New bus lanes are being considered for North Deeside Road between Aberdeen and Banchory.
Aberdeen and Aberdeenshire councils are currently looking at ways to improve transport along the A93 North Deeside Road transport corridor.
They are looking at 18 miles of road, all the way from Corsee Road in Banchory in the west, to the end of the A93 at the junction of Wellington Place and South College Street in Aberdeen to the east.
As part of this work, a “multi-modal” transport study has been carried out to identify and appraise potential options for improving how people travel along this stretch from Banchory to Aberdeen’s city centre.
The study has looked at all sorts of changes which could be made, and had a particular focus on making travel better for those who get about by foot, wheelchair, bike, or bus.

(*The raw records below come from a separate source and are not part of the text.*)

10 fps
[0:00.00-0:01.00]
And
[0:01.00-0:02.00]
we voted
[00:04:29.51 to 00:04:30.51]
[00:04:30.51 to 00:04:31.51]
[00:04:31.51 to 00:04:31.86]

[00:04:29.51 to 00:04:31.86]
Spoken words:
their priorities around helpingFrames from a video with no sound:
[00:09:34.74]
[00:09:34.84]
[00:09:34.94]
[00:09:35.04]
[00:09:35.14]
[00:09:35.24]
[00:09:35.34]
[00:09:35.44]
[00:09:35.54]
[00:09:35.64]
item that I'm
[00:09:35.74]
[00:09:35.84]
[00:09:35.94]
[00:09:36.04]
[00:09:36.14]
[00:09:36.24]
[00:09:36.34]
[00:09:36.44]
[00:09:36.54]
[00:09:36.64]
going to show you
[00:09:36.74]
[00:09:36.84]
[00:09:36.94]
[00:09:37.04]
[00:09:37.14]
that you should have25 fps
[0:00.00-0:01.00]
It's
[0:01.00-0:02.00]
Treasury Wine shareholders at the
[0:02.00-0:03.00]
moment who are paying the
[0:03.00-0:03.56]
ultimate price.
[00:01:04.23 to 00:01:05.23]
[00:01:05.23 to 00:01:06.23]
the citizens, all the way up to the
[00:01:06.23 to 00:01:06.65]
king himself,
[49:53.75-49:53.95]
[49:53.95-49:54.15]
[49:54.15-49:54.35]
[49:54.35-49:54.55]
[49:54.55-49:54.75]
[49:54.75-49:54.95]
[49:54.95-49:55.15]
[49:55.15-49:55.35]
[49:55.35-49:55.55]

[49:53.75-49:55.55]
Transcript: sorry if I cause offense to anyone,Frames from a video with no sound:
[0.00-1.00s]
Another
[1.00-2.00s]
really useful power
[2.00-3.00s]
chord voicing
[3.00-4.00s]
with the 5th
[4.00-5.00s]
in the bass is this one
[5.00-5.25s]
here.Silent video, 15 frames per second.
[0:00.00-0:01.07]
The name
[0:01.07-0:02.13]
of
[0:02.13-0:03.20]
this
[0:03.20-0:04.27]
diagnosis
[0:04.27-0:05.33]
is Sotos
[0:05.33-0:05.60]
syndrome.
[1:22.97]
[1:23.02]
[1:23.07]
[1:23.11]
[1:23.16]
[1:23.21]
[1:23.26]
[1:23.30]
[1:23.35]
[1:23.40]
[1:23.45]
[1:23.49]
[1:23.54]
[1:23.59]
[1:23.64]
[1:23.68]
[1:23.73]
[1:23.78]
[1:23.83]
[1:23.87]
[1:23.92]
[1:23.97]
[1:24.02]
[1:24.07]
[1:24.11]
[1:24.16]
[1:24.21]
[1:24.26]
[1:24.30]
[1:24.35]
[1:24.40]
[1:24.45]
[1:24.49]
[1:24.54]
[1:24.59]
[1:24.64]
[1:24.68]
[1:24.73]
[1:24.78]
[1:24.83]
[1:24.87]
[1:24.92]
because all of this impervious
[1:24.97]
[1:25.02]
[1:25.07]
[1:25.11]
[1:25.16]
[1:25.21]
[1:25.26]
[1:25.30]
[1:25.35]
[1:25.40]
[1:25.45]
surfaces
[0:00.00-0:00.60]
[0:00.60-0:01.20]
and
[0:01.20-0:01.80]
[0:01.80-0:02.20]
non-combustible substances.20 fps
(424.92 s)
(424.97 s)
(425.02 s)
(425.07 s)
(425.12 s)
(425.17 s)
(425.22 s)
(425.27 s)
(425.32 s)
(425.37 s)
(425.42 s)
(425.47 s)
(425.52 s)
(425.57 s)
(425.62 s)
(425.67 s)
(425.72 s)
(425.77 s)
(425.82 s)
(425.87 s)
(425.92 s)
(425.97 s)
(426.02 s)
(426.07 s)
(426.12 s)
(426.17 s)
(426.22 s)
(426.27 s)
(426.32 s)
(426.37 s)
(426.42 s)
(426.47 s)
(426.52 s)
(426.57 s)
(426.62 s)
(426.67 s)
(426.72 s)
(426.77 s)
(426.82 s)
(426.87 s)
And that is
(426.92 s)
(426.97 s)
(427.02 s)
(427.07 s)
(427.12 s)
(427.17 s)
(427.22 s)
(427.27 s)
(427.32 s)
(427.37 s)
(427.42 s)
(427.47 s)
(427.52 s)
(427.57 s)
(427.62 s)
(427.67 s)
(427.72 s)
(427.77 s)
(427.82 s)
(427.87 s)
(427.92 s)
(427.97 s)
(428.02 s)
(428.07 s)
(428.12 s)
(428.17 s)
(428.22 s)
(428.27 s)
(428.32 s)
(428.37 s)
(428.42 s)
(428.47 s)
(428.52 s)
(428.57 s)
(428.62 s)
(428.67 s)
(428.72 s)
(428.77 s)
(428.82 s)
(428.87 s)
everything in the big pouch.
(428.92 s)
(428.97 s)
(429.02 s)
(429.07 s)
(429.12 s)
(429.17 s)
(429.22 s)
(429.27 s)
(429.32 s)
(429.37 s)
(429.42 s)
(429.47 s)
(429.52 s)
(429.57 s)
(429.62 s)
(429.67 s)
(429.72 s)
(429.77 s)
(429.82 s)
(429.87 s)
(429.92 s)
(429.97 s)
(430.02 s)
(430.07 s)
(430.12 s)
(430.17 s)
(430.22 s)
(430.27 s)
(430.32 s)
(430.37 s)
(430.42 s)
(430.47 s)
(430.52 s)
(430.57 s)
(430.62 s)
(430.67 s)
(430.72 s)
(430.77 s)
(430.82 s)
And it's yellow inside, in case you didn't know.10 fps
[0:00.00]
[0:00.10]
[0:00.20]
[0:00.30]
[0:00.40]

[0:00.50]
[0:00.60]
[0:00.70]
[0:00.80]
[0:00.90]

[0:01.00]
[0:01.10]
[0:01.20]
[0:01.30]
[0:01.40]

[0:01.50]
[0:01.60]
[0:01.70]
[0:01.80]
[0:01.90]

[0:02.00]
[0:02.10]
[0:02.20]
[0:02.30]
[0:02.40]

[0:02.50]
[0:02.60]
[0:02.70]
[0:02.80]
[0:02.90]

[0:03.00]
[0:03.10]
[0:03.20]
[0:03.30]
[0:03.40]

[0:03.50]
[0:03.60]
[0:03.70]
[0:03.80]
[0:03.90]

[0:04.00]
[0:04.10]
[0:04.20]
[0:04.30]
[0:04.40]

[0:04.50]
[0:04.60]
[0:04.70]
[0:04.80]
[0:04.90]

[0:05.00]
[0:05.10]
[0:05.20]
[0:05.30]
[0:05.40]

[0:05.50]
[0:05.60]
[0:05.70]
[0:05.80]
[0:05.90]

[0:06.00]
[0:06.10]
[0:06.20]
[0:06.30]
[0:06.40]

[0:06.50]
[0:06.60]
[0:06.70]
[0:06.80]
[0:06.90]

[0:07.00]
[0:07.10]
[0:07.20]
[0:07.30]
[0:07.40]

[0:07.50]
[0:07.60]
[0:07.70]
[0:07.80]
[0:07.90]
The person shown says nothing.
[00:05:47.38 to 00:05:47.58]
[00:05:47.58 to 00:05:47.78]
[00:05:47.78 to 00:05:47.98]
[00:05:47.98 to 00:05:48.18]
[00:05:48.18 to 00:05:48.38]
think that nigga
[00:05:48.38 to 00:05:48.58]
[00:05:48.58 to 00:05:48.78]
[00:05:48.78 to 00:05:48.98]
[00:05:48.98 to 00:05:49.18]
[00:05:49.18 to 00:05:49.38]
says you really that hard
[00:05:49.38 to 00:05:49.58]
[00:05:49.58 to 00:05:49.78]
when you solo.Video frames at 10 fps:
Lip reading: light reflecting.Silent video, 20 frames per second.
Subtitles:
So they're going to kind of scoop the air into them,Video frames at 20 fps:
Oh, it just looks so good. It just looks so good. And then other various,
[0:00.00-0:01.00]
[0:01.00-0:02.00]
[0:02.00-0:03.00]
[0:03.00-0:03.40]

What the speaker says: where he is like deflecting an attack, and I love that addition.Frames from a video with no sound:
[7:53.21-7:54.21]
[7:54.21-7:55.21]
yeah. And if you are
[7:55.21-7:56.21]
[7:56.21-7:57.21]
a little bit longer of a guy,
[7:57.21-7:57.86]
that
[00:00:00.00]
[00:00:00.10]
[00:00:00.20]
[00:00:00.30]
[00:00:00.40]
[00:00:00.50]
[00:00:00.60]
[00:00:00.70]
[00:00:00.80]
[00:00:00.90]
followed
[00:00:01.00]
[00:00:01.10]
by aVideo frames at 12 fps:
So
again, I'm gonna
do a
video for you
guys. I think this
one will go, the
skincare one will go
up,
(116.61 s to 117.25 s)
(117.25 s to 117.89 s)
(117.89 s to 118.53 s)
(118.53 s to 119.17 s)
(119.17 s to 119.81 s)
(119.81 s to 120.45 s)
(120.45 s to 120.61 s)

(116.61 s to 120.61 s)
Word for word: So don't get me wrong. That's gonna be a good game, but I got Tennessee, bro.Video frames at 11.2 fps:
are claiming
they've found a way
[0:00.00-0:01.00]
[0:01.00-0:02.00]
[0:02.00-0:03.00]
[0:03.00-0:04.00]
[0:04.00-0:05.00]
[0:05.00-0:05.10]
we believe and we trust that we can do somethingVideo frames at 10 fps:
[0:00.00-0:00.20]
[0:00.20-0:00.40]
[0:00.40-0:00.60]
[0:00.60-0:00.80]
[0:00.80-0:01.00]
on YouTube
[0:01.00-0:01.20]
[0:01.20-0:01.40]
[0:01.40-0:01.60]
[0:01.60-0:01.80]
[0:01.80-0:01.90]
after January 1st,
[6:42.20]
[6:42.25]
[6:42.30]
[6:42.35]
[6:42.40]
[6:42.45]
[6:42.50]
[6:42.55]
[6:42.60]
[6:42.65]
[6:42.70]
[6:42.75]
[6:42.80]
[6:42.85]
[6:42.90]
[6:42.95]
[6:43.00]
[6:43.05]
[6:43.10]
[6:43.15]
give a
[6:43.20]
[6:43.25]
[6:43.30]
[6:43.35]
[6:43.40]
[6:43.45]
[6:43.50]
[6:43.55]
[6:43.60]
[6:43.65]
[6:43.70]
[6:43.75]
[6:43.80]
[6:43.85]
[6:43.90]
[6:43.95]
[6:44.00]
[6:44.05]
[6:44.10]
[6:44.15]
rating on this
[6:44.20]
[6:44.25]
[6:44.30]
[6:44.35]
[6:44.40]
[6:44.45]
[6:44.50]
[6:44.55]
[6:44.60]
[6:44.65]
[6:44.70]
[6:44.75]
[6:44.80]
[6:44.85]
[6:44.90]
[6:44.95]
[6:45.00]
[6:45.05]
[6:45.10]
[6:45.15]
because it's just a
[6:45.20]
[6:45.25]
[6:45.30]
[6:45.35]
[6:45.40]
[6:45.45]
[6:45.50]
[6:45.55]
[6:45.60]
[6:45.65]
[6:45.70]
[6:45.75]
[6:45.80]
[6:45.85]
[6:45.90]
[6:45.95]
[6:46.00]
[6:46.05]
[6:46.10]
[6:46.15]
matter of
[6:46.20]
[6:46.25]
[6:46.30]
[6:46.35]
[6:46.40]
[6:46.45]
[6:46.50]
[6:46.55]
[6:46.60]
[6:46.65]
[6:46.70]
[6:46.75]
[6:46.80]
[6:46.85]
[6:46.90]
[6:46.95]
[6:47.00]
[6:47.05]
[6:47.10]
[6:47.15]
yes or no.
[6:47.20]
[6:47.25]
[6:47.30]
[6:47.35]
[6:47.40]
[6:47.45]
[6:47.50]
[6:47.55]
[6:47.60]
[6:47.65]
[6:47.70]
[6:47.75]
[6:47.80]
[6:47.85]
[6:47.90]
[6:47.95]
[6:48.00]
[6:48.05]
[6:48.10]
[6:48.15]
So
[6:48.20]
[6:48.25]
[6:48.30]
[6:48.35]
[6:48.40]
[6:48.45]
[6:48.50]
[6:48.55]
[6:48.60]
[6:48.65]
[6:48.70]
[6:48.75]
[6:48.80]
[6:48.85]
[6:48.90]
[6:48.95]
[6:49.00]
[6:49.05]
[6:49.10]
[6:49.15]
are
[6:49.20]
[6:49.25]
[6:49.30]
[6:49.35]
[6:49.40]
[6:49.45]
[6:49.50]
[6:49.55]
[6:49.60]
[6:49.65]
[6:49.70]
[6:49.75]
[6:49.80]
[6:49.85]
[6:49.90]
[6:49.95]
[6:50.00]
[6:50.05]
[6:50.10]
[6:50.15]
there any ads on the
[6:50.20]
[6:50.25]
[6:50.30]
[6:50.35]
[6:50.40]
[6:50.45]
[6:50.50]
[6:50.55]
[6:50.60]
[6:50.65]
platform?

Today, Aberdeen councillors agreed to instruct officers to carry out a more “detailed appraisal” of some key options for transport improvements from the study, including new bus lanes, segregated two-way cycle routes, and more for the A93 along North Deeside Road in the city.
Why are bus lanes being considered for North Deeside Road?
An Aberdeen City Council report says improving public transport in the north-east, as well as active travel options like cycling and walking, supports “a number of the council’s strategic priorities”.
These include ensuring there is a “sustainable economy”, a “sustainable transport system”, and a “high-quality environment”.
The council says making it easier to travel by bus and bike contributes to the “continued health and prosperity of our citizens, and reductions in carbon emissions to help meet our net zero requirements and targets”.
Bus lanes could improve journey times for bus passengers.
Although officers will be looking at all sorts of options at this very early stage, “key options” being looked at include:
- Two-way segregated cycling infrastructure along the A93 in Aberdeen City.
- A shared “footway” on the A93 between Culter and Banchory.
- Cycling infrastructure along the High Street in Banchory.
- Eastbound and westbound bus lanes along the A93.
Bus lanes ‘not practical given the width of North Deeside Road’ says Tory councillor
Tory councillor Duncan Massey, of the Lower Deeside ward, raised concerns about the prospect of bus lanes on North Deeside Road in the city at today’s council meeting.
He put forward an amendment asking for his fellow councillor’s support in stripping bus lanes out of any considerations for the future of the A93 in Aberdeen.
However, his amendment was voted down by 10 votes to three.
Mr Massey said in the meeting: “They’re not wanted by local people, they’re not practical given the width of the North Deeside Road, and they do not add any benefits whatsoever to bus times.
“This is fairly clear in the initial appraisal report, and very clear from community feedback, and should be screened out.”
He added: “The point of an initial appraisal is it’s a screening exercise, and when you find something that doesn’t work, you should screen it out.”
Labour’s Sandra Macdonald said: “I can’t support taking out the bus lanes as a Labour group at this particular time.”
She added: “The bottom line is we’re trying to achieve less people in their cars coming in and out on that corridor.
“I would pose that more people should be using the Number 19 bus or any Stagecoach bus that’s available on that route.
“That’s the aspiration we as a city want to do, we want people to use public transport more and to get people walking and cycling.”
Council co-leader says he ‘struggles to see’ how North Deeside Road bus lanes would work, but says process must be followed
Ian Yuill, co-leader of Aberdeen City Council, told the P&J that he “absolutely understands” why Mr Massey wanted to stop looking at the potential of A93 bus lanes, but insisted the right thing to do is to “follow the correct process” and assess the idea properly later on.
However, he said he’s not convinced that drivers will be needing to contend with bus lanes along North Deeside Road in Aberdeen any time soon.
Mr Yuill said: “At the moment, I struggle to see how bus lanes would work on the A93 as currently laid out within Aberdeen.
“But, I’m very happy to support the council staff carrying out the proper processes to assess all the different options and then come back to councillors with their recommendations for preferred options to go forward.
He added: “On good chunks of the A93 in the city, you couldn’t fit bus lanes and car lanes.”
What about Aberdeenshire?
Although councillors in Aberdeen today voted for officers to go and assess the A93 plans for the Granite City, Aberdeenshire councillors are still to have their say on the options, including any bus lanes, along the transport corridor outside of Aberdeen.
A spokesman for Aberdeenshire Council said: “Having been consulted on the report, Aberdeenshire Council acknowledges the outcome and will progress those actions where officers have delegated authority to do so within current policy, subject to resource availability.
“However we will be reporting the outcome of the A93 corridor study to our infrastructure services committee in May as part of our strategic transport update report.”